«Cela me surprend, oui et non», commente François Oggier, directeur pendant trente-deux ans du cabaret genevois Le Bataclan, à l'annonce de la fermeture par la police du mythique cabaret de la Vieille-Ville. Un trafic de drogue impliquant en tout dix personnes, aujourd'hui sous les verrous, a conduit la police à poser les scellés sur la porte mardi soir, suite à une enquête sur un trafic portant sur plusieurs kilos d'héroïne et de cocaïne. Un kilo d'héroïne a été saisi au Bataclan. Le gérant de l'établissement n'est pas impliqué.
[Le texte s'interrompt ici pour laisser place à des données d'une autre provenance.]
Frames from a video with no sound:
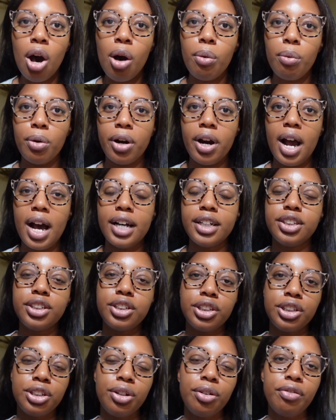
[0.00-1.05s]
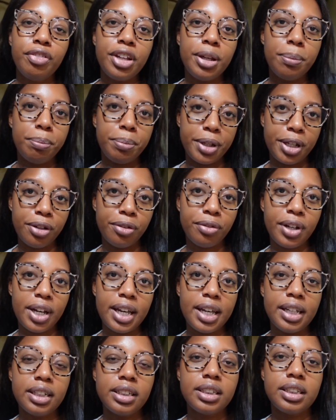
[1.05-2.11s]
Whereas UVB
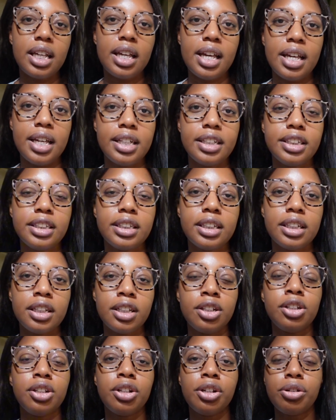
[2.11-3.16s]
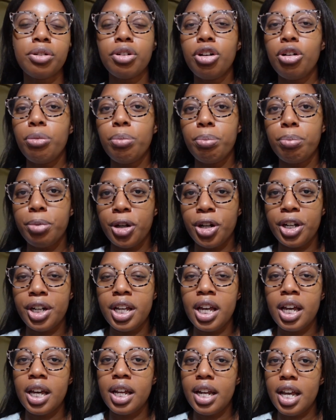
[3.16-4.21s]
rays is literal
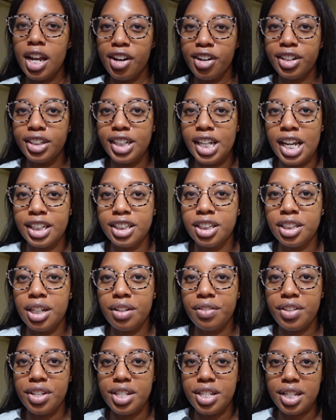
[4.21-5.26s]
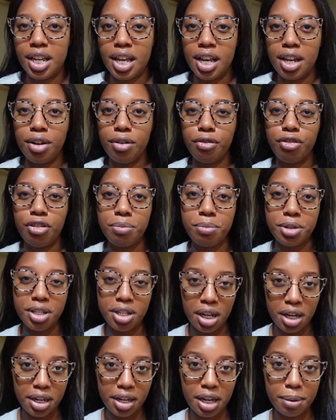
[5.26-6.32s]
burning and irritation of the skin from
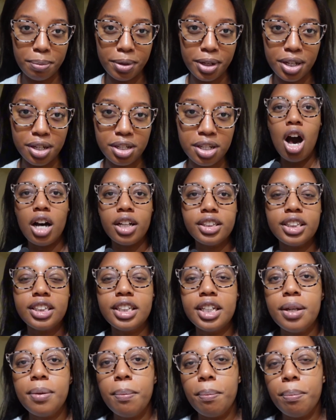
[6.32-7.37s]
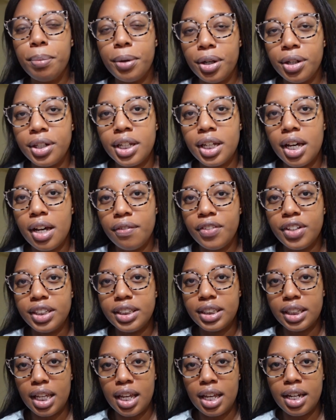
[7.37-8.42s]
sun damage. Constant burning of the
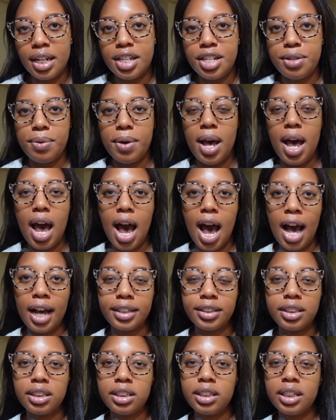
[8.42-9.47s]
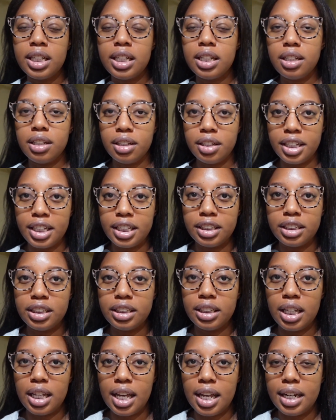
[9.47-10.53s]
skin is what actually leads
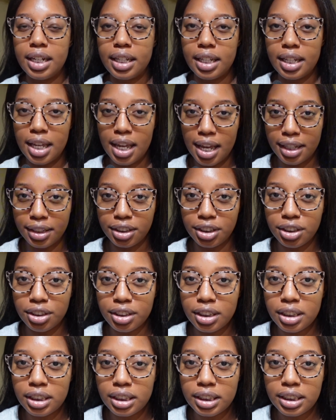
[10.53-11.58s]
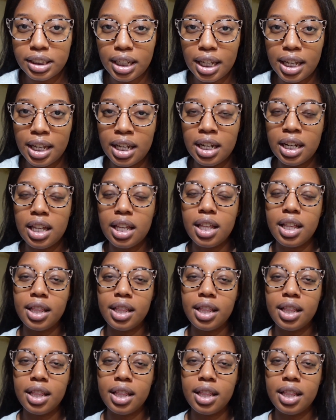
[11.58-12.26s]
to getting cancer in the skin.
Ouvert au début des années 60 par Irène Chevalier, Le Bataclan avait été vendu le 1er mai 1968 à une Parisienne, avant de connaître de nombreux propriétaires: «Un promoteur genevois, se souvient François Oggier. Puis des Russes, un joaillier genevois ensuite et, enfin, un imprésario de Montreux.» «Depuis le début des années 90, j'ai toujours pensé que les établissements ne pourraient à terme plus tourner, se rappelle l'ancien directeur qui a cessé de travailler pour le cabaret début 1996. Les autorités ont donné trop de patentes, forçant les cabarets à se tourner vers d'autres type de dérivatifs financiers.» Pendant ces trente années de service, François Oggier se remémore que la clientèle était «essentiellement suisse allemande» et «assez aisée». Loin du milieu qui semble avoir fréquenté le lieu ces derniers temps.